A negligent stroke discharge that failed at causation. The Ontario Court of Appeal upheld the dismissal of the action, despite an admitted breach of standard of care.

By Paul Cahill May 10, 2023 7 min read
Case comment on Johnson v Lakeridge Health Corporation, 2024 ONCA 291, on a stroke discharge where causation defeated the claim despite admitted negligence. By Paul Cahill, LSO Certified Specialist in Civil Litigation.

In medical malpractice litigation, an admission of negligence by the defendant physician is the rarest of starting points. The plaintiff is freed from the most contested element of the case and can focus the trial on causation alone. The expectation, intuitively, is that an admitted breach makes a successful claim nearly inevitable.
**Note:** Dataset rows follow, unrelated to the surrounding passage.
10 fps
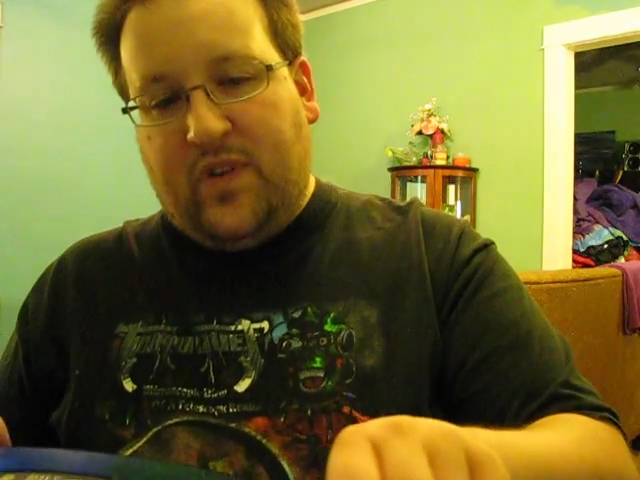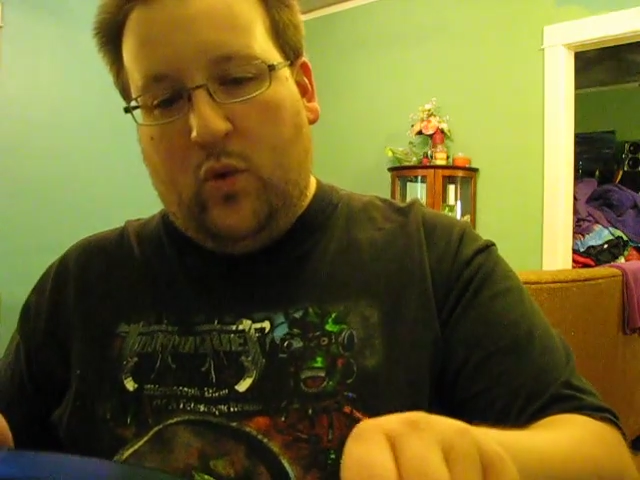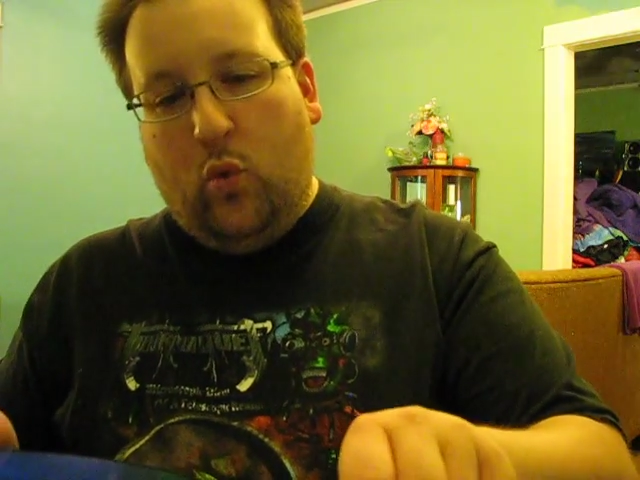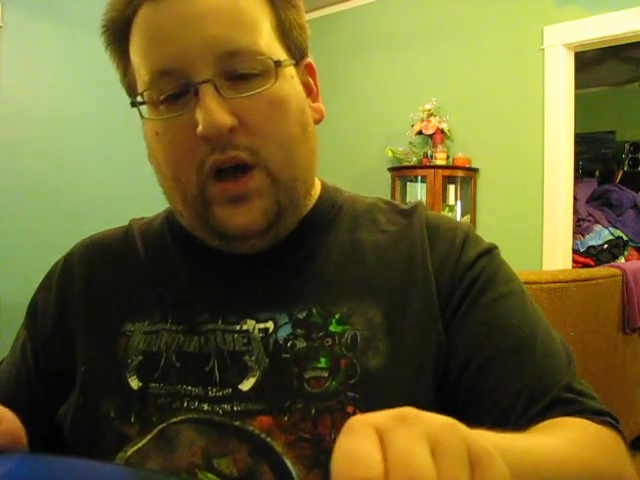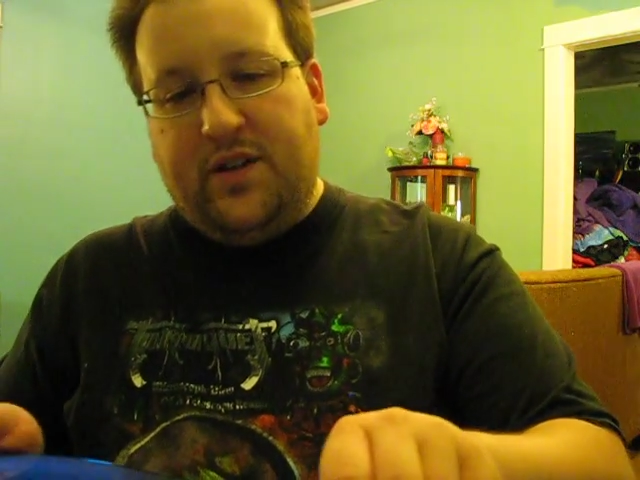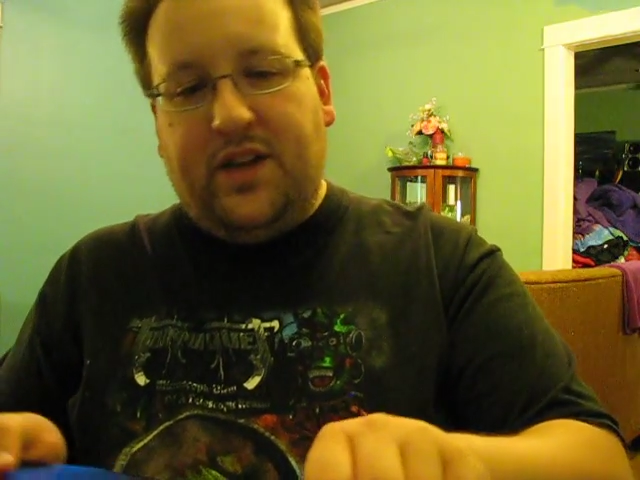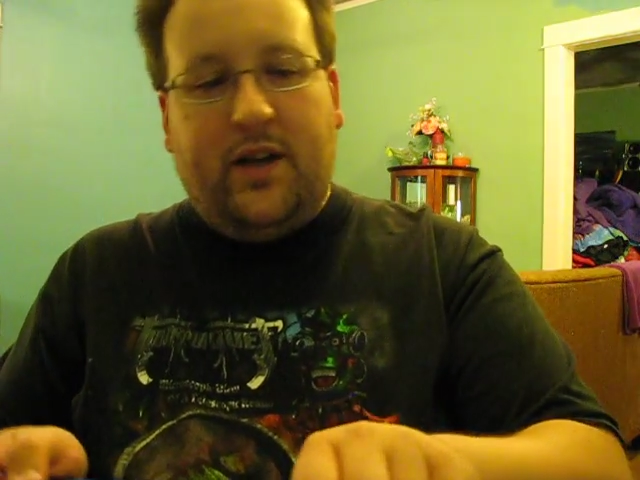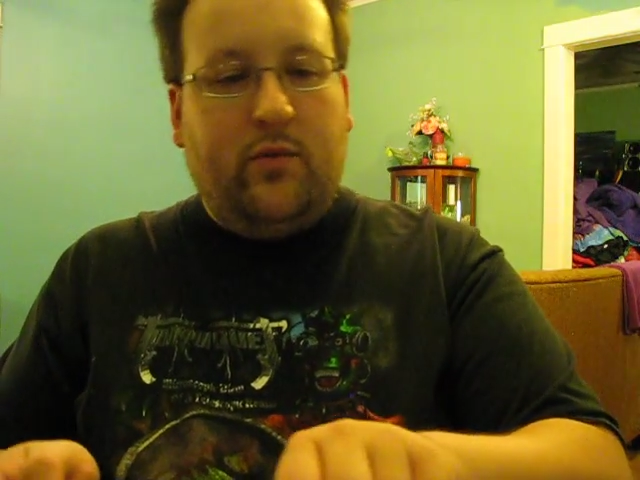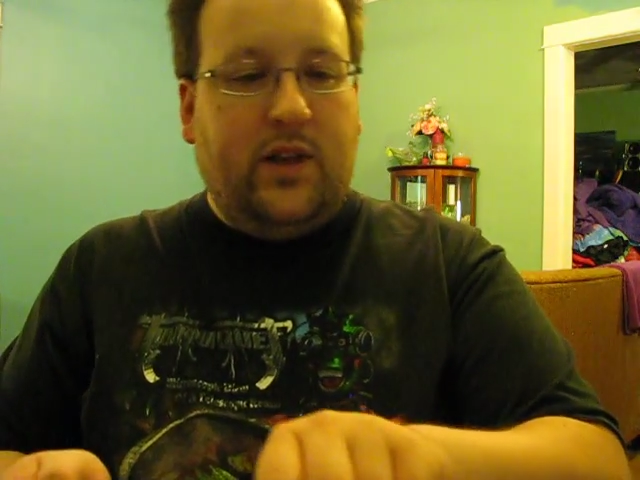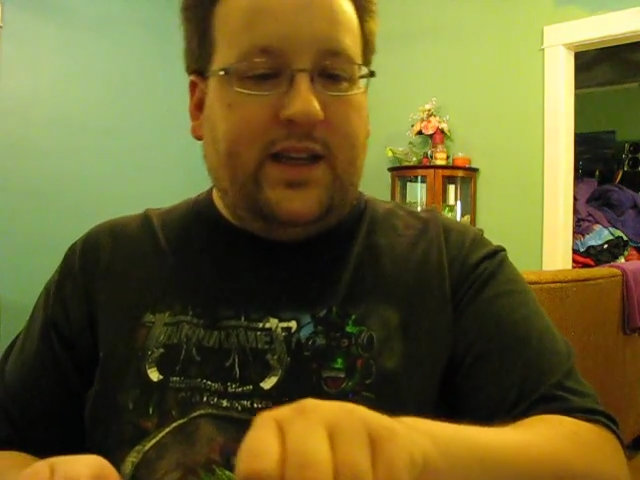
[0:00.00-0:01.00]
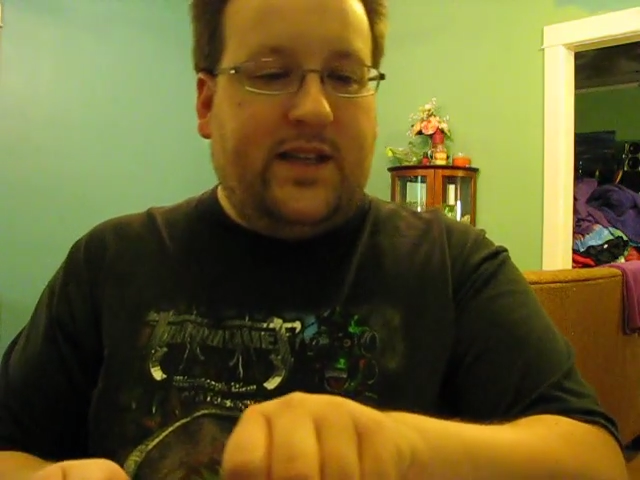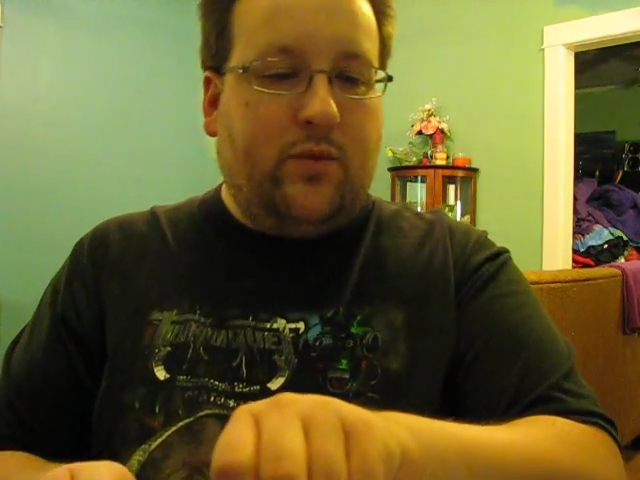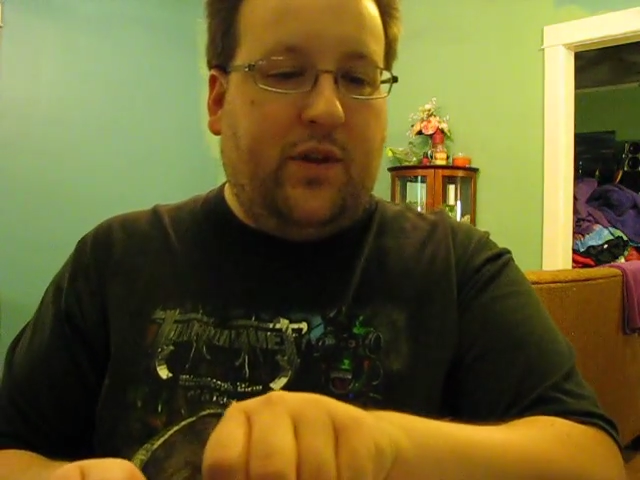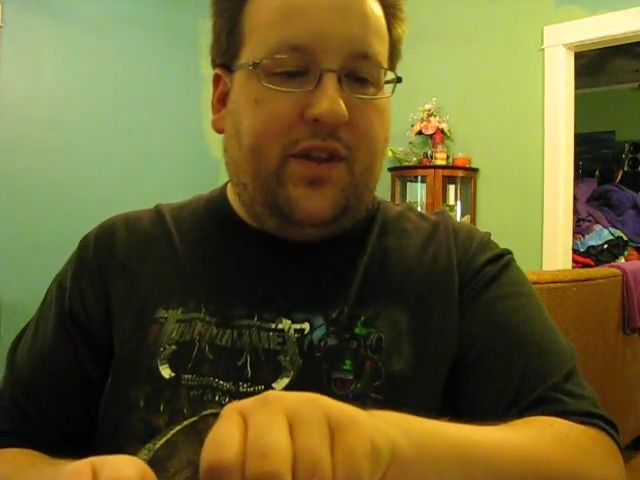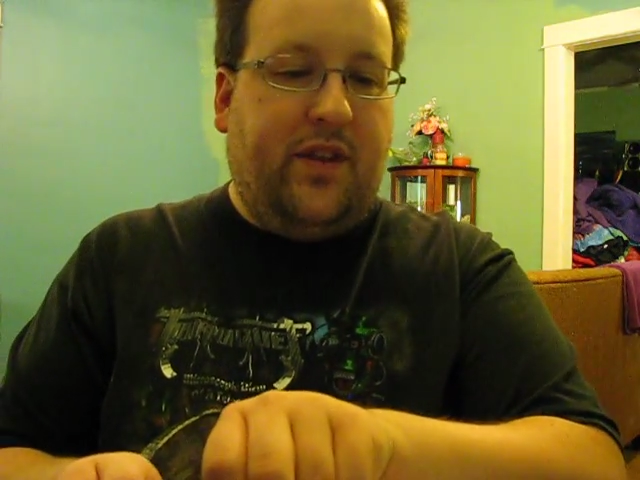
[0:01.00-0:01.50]
well done release
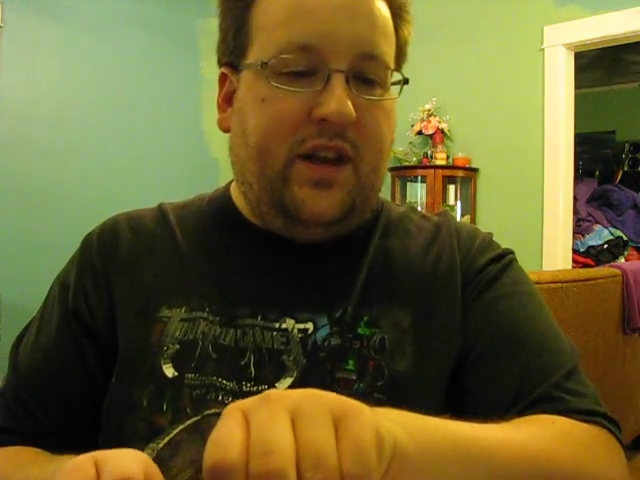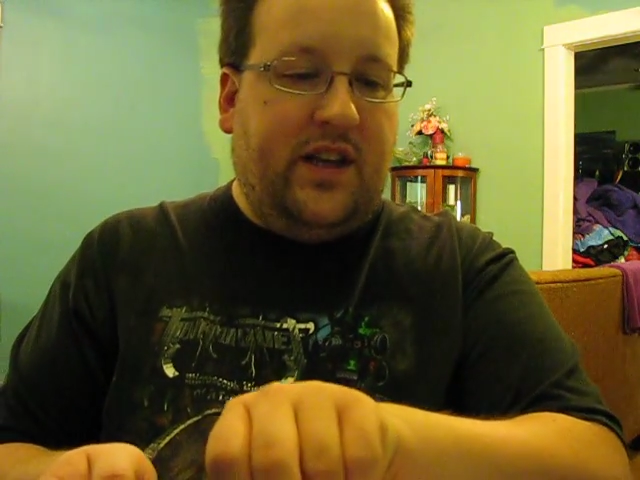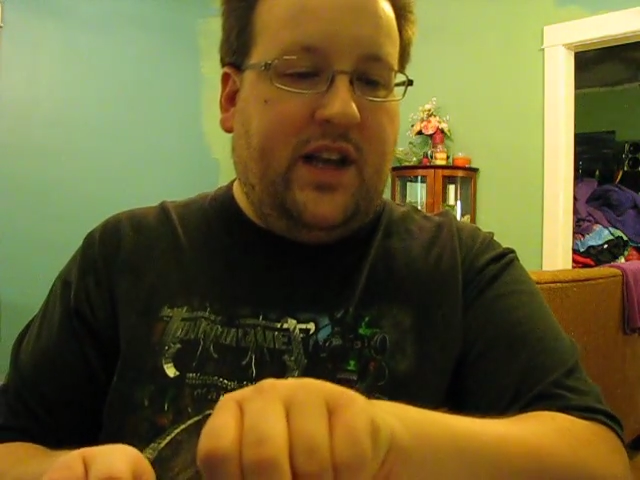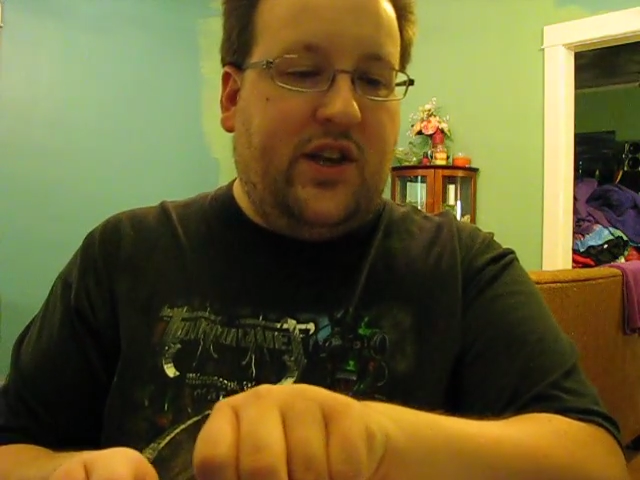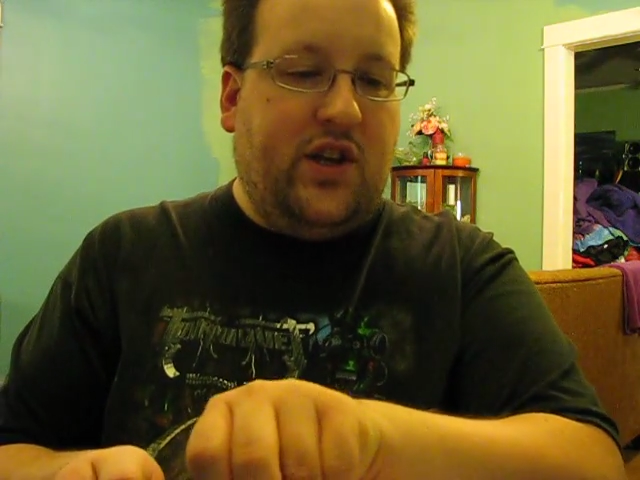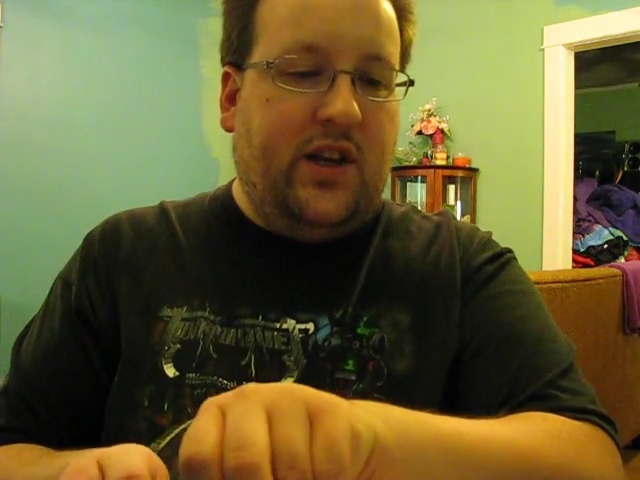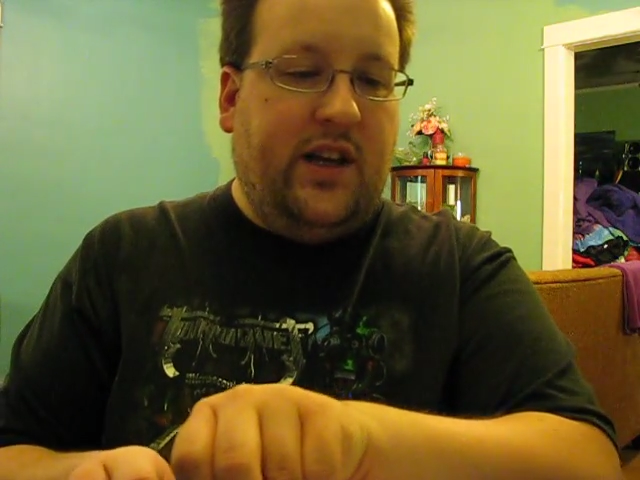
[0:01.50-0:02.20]
with the attention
It does not. Johnson v Lakeridge Health Corporation, 2024 ONCA 291 is a recent reminder that causation in medical malpractice is its own contest. The defendant in Johnson admitted that she had been negligent in discharging the patient without reviewing a critical imaging report. The plaintiffs still lost, because the trial judge was not satisfied that the negligence had caused the harm. The Court of Appeal upheld the dismissal.

The facts

In October 2012, William Johnson was 43 years old. On October 17, he attended at hospital with a fainting episode and was treated and released. He returned the next day, and tests confirmed that he had suffered an ischemic stroke. He was admitted, started on Heparin (an anticoagulant), and the underlying cause of the stroke was identified as a vertebral artery dissection: a tear in the wall of one of the arteries supplying blood to the brain.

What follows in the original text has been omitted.